For many American muscle enthusiasts, it was a dream-come-true when news broke that Ford would sell its torquey, 7.3L "Godzilla" pushrod V8 as a crate engine. The mill might have gotten its start in Ford's F-Series Super Duty trucks, but since its introduction, the interest from the classic muscle car tuner crowd has been palpable.
Already, though, Ford is working on the next big thing in large-displacement overhead-valve crate engines: a more powerful version dubbed "Megazilla". News of that motor's existence was shared by Ford Performance Product Manager Mike Goodwin in a video walkthrough of the Godzilla crate engine package, published by Performance Racing Industry last month.

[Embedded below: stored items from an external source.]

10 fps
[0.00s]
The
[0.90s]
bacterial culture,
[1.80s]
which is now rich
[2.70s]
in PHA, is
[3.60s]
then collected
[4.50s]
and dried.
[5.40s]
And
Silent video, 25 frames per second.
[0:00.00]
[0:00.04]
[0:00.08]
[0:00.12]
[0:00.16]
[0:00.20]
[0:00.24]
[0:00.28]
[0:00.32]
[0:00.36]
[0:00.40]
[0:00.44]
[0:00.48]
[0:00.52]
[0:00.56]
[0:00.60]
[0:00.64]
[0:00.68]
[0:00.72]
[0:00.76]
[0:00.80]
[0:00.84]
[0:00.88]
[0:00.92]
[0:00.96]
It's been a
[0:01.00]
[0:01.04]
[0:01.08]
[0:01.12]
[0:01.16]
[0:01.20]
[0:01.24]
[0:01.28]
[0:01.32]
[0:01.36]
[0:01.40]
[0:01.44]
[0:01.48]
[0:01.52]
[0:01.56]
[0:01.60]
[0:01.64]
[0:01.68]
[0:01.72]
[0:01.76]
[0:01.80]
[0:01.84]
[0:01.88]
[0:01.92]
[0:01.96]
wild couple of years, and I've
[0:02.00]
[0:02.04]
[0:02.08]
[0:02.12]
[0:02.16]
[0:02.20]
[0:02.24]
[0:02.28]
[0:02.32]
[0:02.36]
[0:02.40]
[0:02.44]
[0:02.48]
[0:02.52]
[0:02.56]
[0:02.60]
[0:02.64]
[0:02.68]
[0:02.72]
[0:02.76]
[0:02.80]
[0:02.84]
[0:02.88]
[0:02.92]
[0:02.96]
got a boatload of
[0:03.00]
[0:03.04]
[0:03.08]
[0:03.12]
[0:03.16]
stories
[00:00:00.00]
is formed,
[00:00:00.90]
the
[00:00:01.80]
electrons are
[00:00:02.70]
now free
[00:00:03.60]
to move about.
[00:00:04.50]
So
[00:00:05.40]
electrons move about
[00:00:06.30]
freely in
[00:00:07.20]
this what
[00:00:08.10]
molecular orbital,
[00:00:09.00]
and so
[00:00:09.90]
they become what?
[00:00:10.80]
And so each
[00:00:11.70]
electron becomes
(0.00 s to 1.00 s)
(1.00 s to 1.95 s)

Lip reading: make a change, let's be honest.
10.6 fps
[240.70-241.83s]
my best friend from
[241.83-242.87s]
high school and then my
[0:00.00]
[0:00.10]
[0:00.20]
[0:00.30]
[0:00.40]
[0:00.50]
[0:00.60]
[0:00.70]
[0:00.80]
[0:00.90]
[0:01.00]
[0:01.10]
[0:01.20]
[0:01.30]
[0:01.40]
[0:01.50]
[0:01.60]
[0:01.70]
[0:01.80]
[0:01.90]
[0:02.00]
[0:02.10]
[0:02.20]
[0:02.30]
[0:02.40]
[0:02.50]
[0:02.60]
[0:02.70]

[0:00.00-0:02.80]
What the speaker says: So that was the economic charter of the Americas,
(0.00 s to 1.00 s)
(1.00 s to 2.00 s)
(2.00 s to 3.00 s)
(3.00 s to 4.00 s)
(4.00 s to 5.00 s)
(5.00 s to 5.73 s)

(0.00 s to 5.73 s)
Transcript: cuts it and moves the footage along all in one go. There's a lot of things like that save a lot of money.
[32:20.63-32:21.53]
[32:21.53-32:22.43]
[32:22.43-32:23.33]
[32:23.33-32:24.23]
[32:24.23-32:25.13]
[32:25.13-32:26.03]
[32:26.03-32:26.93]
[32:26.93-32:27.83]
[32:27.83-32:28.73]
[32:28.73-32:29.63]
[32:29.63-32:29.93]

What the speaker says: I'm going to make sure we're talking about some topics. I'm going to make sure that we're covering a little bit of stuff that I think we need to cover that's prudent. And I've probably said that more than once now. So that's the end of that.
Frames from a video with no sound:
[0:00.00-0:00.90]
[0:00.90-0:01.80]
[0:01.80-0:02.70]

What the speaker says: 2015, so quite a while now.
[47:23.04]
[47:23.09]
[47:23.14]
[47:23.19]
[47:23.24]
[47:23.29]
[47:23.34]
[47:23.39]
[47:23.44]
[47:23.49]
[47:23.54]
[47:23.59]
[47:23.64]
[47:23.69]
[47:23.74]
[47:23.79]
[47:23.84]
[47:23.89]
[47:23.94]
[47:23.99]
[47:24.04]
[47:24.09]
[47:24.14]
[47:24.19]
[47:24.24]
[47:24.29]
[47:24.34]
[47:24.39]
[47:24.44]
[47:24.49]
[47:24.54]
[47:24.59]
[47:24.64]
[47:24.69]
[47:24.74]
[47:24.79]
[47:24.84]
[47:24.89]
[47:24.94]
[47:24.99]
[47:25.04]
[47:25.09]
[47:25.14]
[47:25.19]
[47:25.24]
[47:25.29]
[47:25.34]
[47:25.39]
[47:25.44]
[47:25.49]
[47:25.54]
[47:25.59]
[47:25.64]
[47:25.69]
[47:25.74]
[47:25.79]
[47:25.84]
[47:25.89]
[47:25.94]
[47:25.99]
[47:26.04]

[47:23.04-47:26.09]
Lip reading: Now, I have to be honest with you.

Here's what we know: nothing. Nada. Zilch. Goodwin referred to the engine as a "super-secret project," and Ford appears ready to keep it that way for the time being. But from the sounds of it, the "Megazilla" V8 will be an up-tuned version of the 7.3L Godzilla, likely sharing its block and its displacement, but boosting its performance through other means. Freer-breathing cylinder heads, alternate cam profiles, alternate pistons pistons, long-tube headers, a higher-flow intake plenum - in theory, Ford could use some or all of these things to increase performance in the 446-cubic-inch V8.
Bear in mind: one tuner has already managed to extract a mind-blowing 789 naturally aspirated horsepower out of the 7.3L Godzilla at 7,600 rpm, with mods including a 90 mm throttle body, billet intake, modified heads, and mechanical roller cams, so the engine has plenty of overhead built in.
Not that there's anything wrong with the stock 430 horsepower, and from the overview, the Godzilla crate engine sounds like an excellent platform for any muscle car build. Goodwin describes the factory ECU tuning as a "starting point" for tuners to modify as they introduce additional performance parts like headers and cams, and he says there's even a package on the way aimed at manual transmission compatibility, for those who just can't bring themselves to embrace Ford's ten-speed auto.
So what sort of vehicles is the Godzilla crate engine aimed at? Basically anything that can fit it. Goodwin suggests it will pair nicely with a Fox-body Mustang, a classic F-100 pickup, an old Bronco, or "heck, you could even put it in a shopping cart and make it run," he says.
But remember, folks: safety first. You should always, always brace and seam-weld your shopping cart if you're going to substantially increase its power output.